They’re also the harder team to know. You think you’ve seen their ceiling, and then they elevate. When the Aggies are in system, they can bury you before you’ve adjusted. When they’re not, they don’t panic. Texas A&M standout Logan Lednicky called the Aggies “the grittiest,” and they’ve played like it, especially during the late-set messiness that usually eats upstart teams. Clean volleyball doesn’t really exist in a title match, anyway.

Kentucky comes in with the steadier resume and scar tissue. The Wildcats survived Wisconsin in five sets in the semis. Kentucky’s Craig Skinner and Wisconsin’s Kelly Sheffield coached junior varsity volleyball together in Muncie, Ind., in 1990 and went undefeated. That history is part of how you get here. So is what happened Thursday, when Skinner’s team ended Sheffield’s season.

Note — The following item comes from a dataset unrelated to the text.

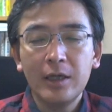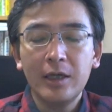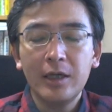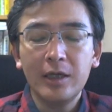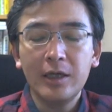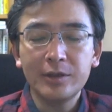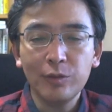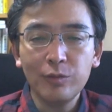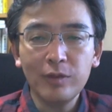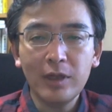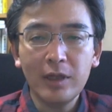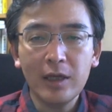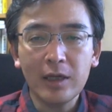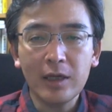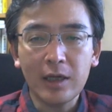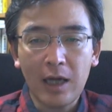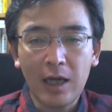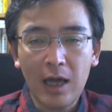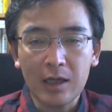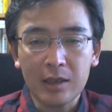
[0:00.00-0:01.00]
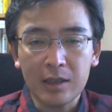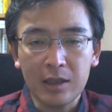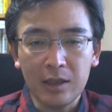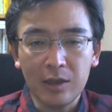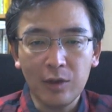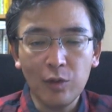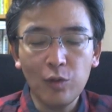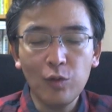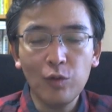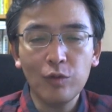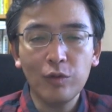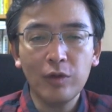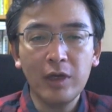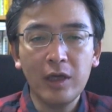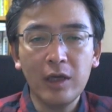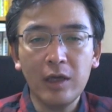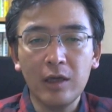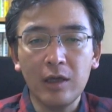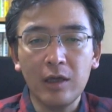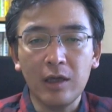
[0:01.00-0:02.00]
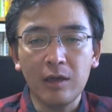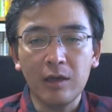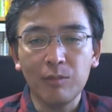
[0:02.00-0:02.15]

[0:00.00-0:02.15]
えそんな中、企業経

Here’s the boring truth of a championship: It usually comes down to first contact. If serve receive holds, the setter has options and the block can be manipulated. If serve receive cracks, the whole thing turns into emergency swings.

Notably, Kentucky beat Texas A&M 3-1 when they met during the regular season in early October. That matters as evidence that Kentucky can solve this puzzle. It does not matter as a prediction. Finals are their own species.